--- Assignment ---
Begin with the line holding "[0:01.80-0:02.70]" and end with the last line of the records below. Set down exactly those lines and leave out every picture.

(Saved entries)
- Opening Delimiter -
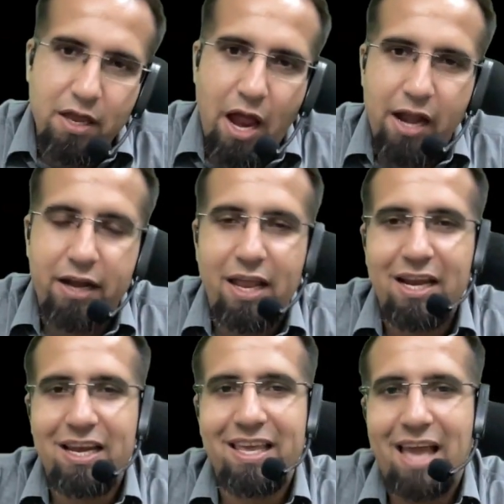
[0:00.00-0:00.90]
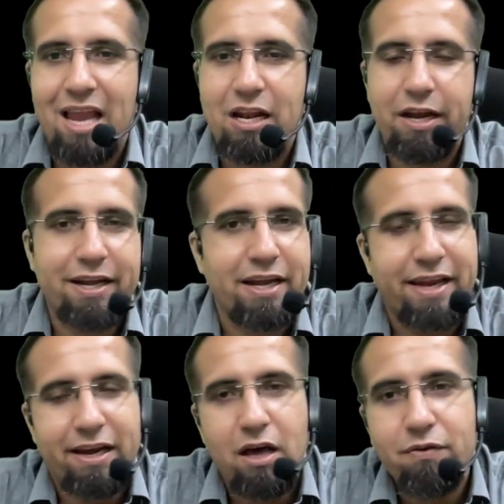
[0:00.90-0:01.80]
and I directly calculate and
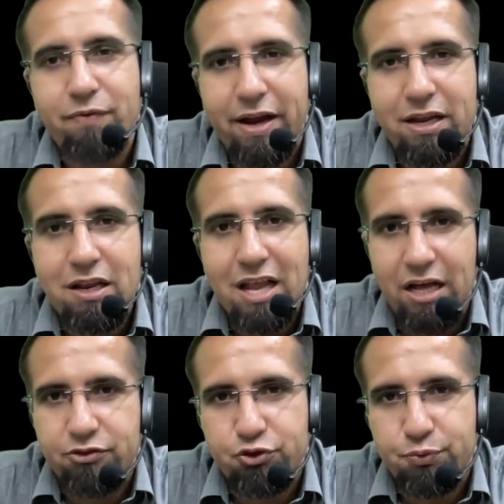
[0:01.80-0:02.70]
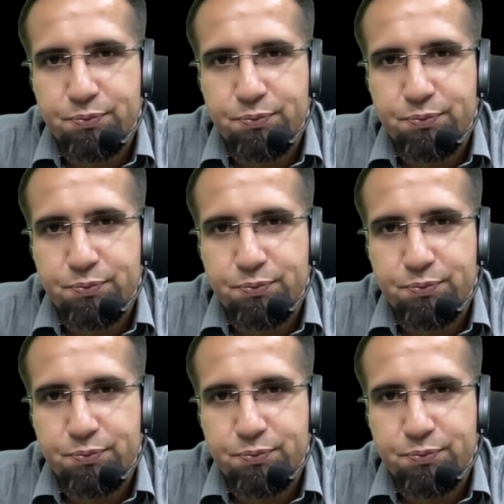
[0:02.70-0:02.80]
get our final answer.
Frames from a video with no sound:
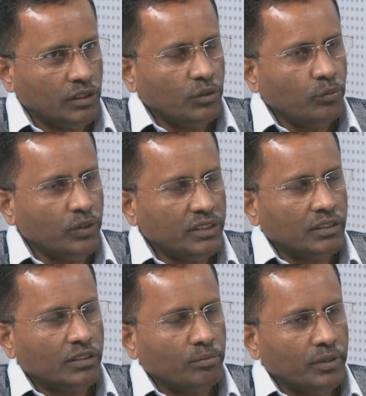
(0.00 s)
which are
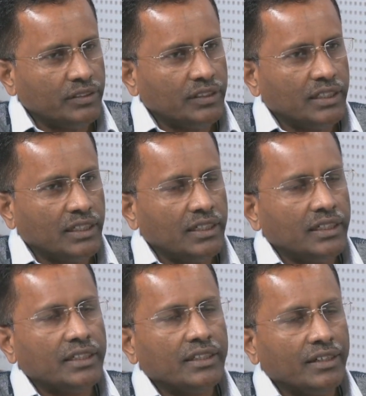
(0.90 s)
basically the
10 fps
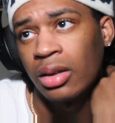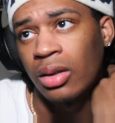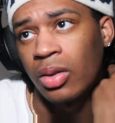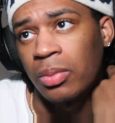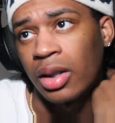
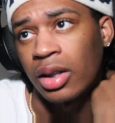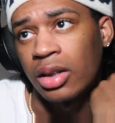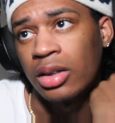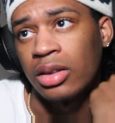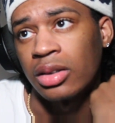Oh my
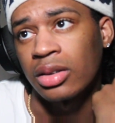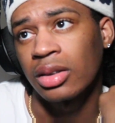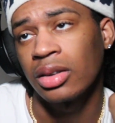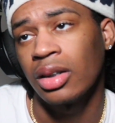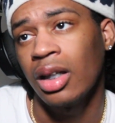goodness.
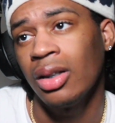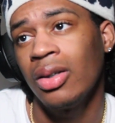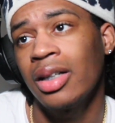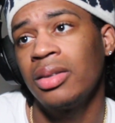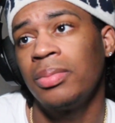How long
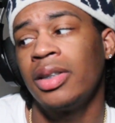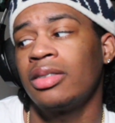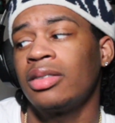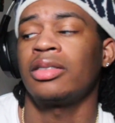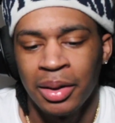has it been
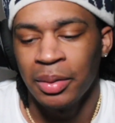since?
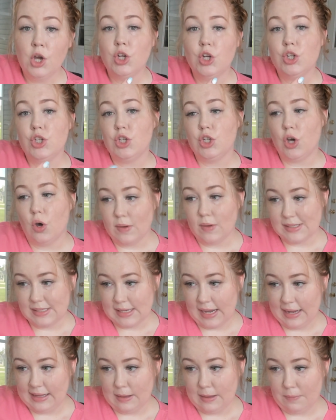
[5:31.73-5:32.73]
to go
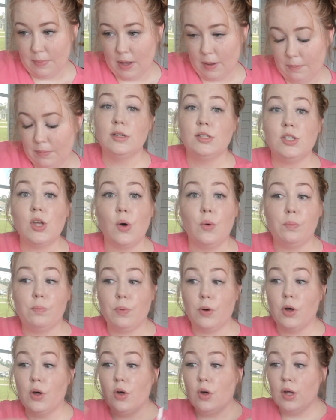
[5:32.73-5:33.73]
inside the pump. So
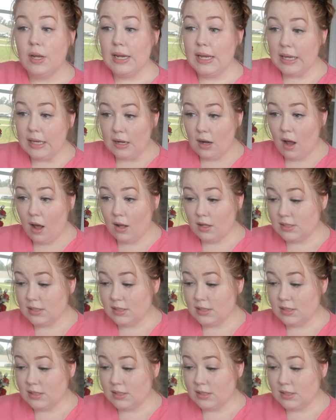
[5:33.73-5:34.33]
putting it all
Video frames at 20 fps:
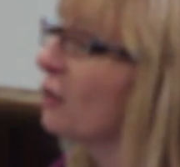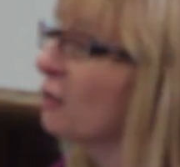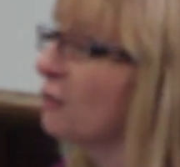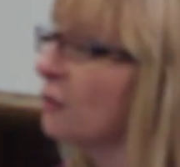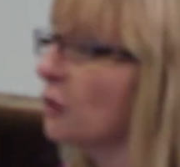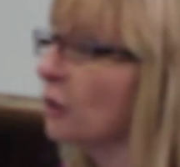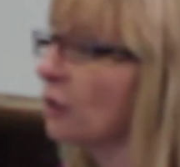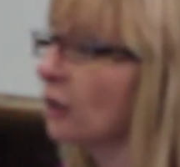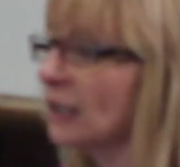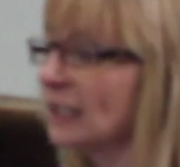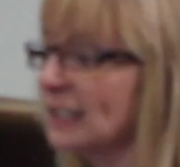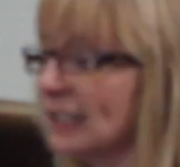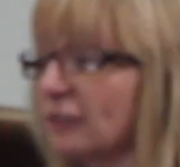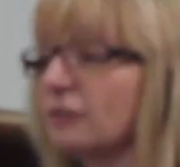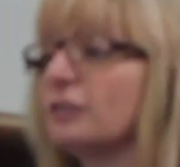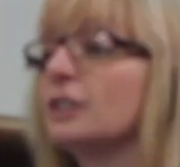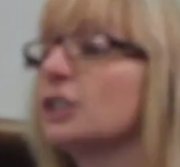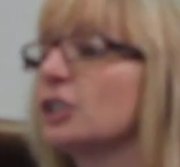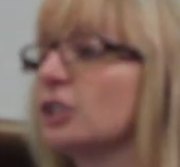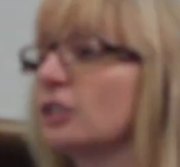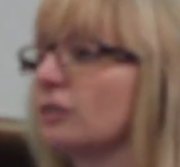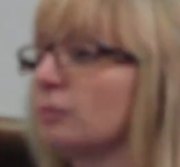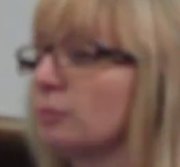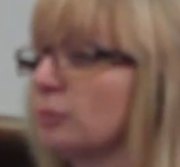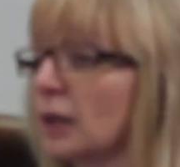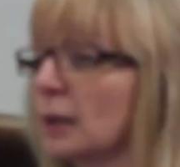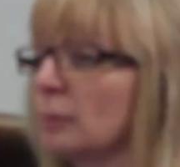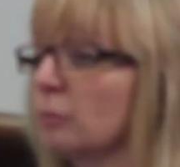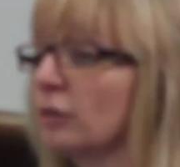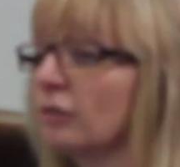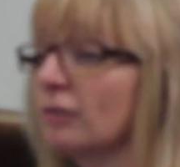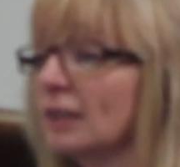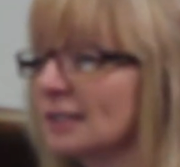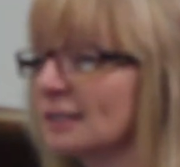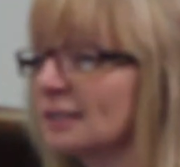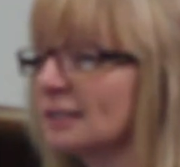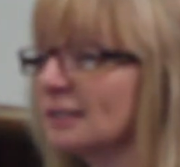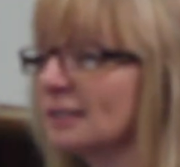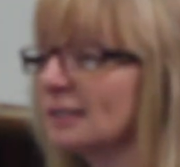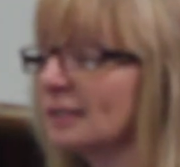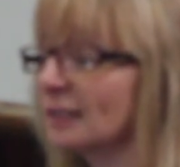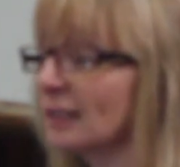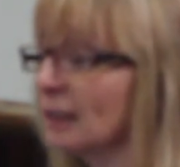for a definition of primary residence,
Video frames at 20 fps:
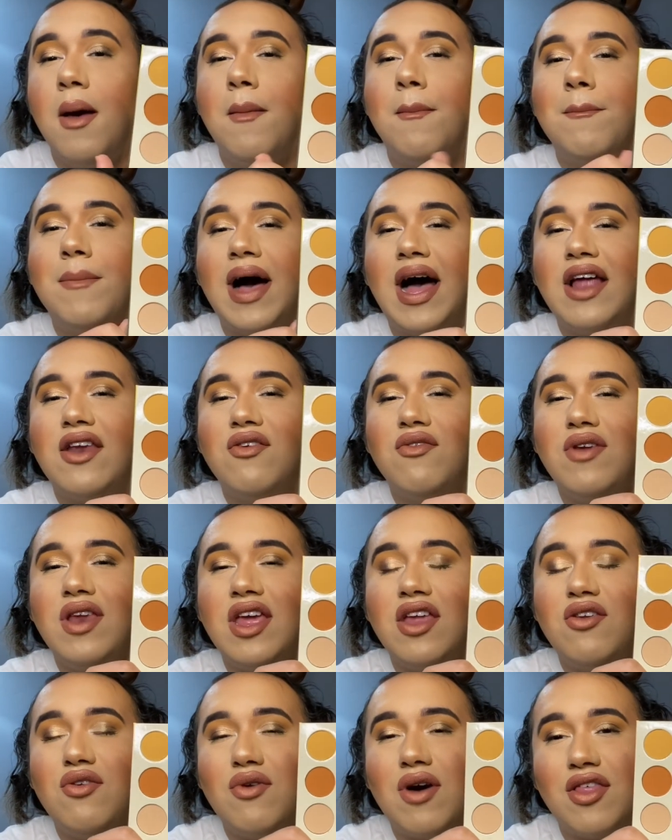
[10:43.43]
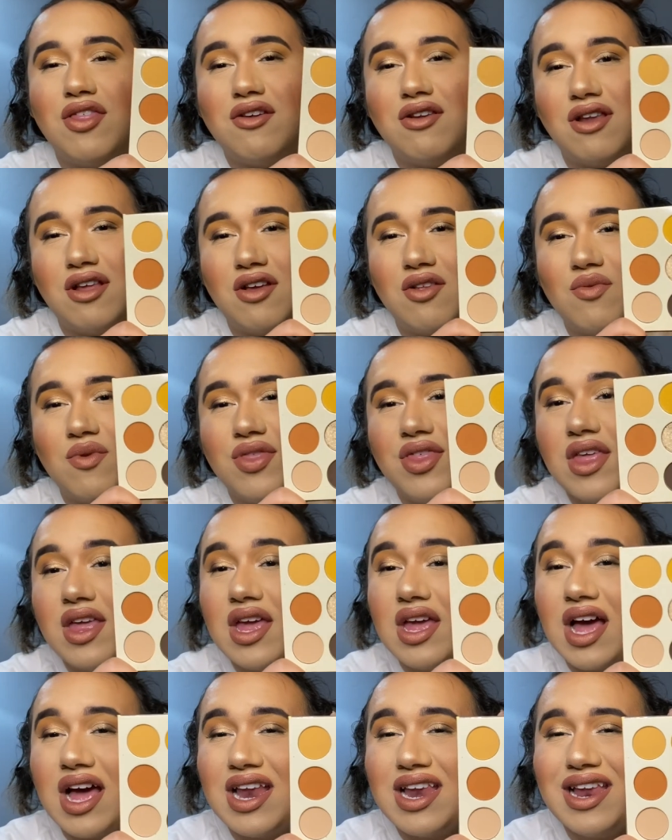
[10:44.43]
But I do need to do other looks with
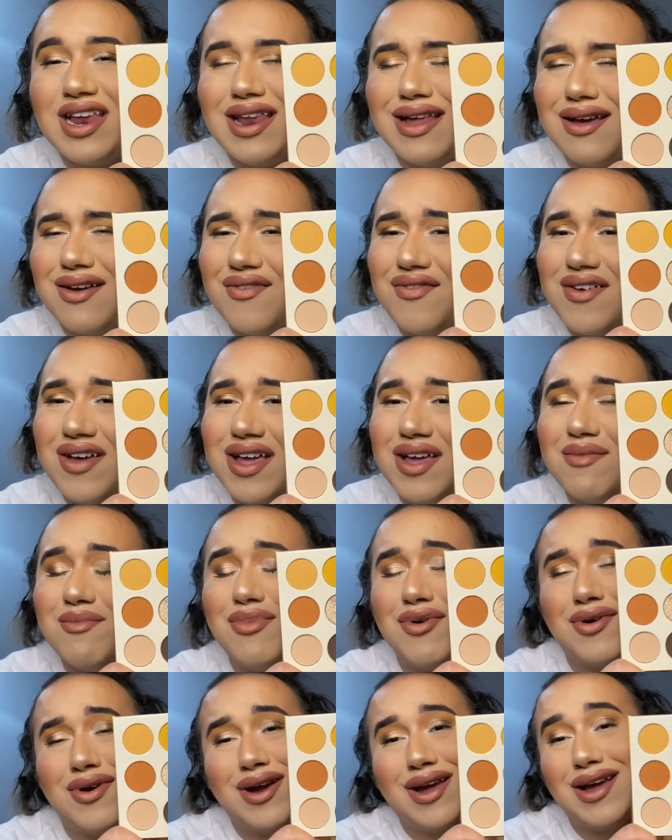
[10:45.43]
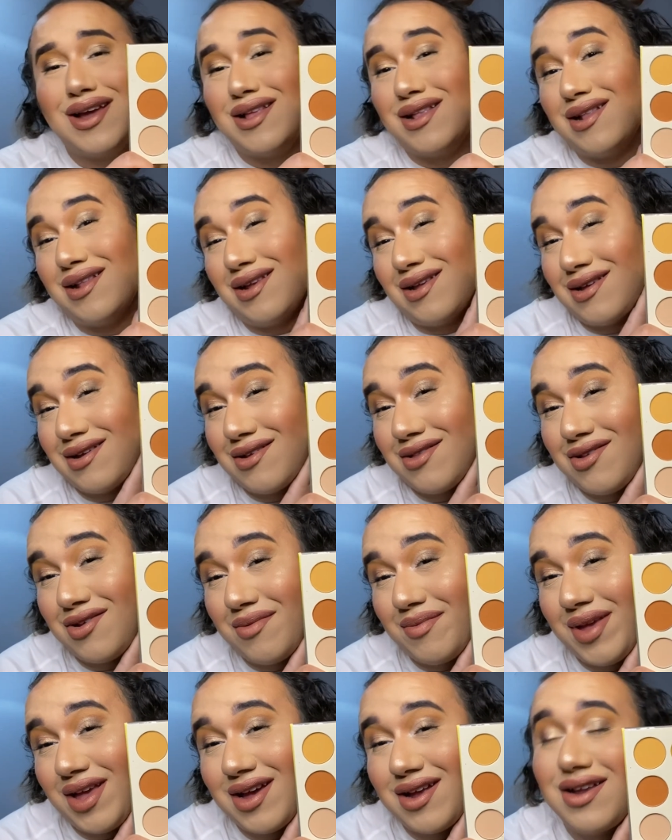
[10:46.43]
it. I did like a fucking boring ass look, to
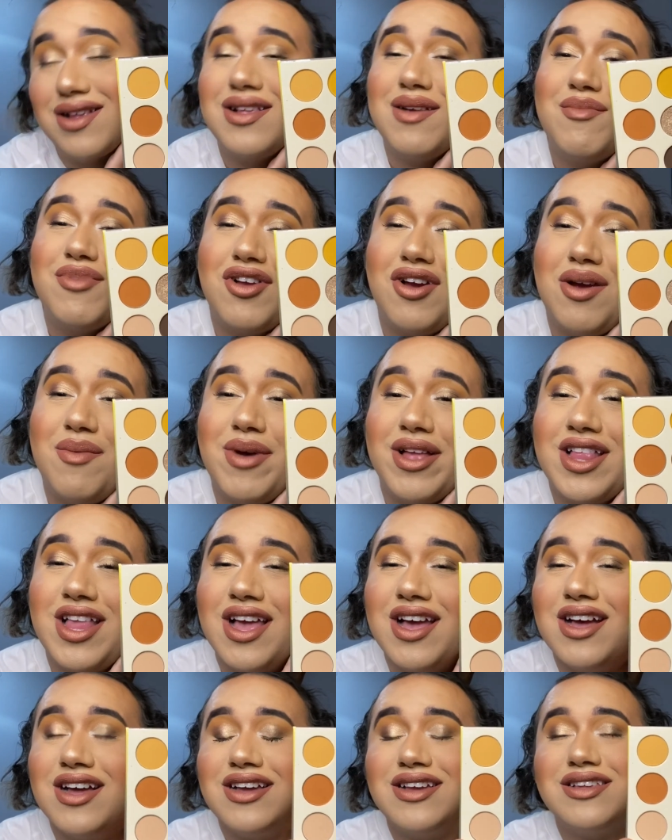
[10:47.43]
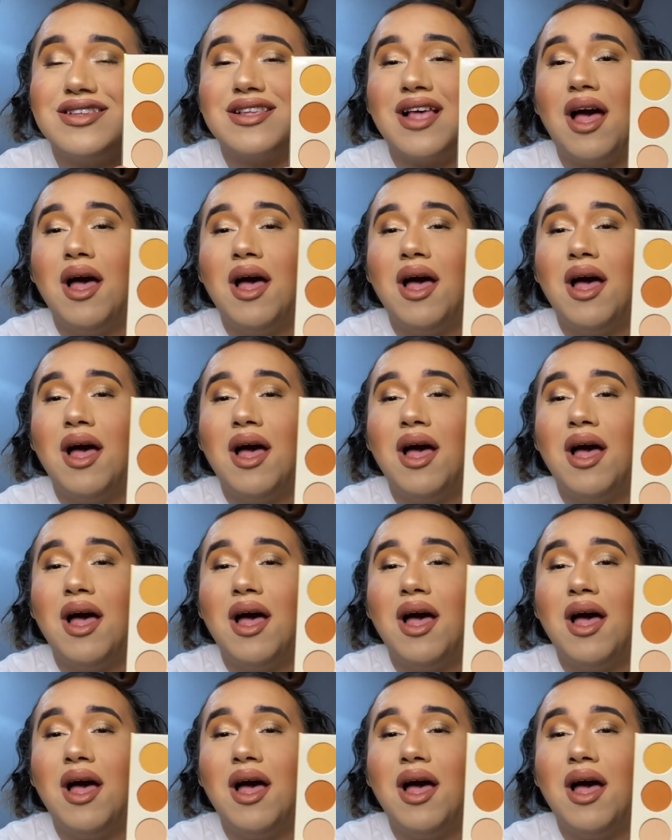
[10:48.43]
be honest. I'm sorry about that, guys.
- Closing Delimiter -
--- Output below ---
[0:01.80-0:02.70]
[0:02.70-0:02.80]
get our final answer.
Frames from a video with no sound:
(0.00 s)
which are
(0.90 s)
basically the
10 fps
Oh my
goodness.
How long
has it been
since?
[5:31.73-5:32.73]
to go
[5:32.73-5:33.73]
inside the pump. So
[5:33.73-5:34.33]
putting it all
Video frames at 20 fps:
for a definition of primary residence,
Video frames at 20 fps:
[10:43.43]
[10:44.43]
But I do need to do other looks with
[10:45.43]
[10:46.43]
it. I did like a fucking boring ass look, to
[10:47.43]
[10:48.43]
be honest. I'm sorry about that, guys.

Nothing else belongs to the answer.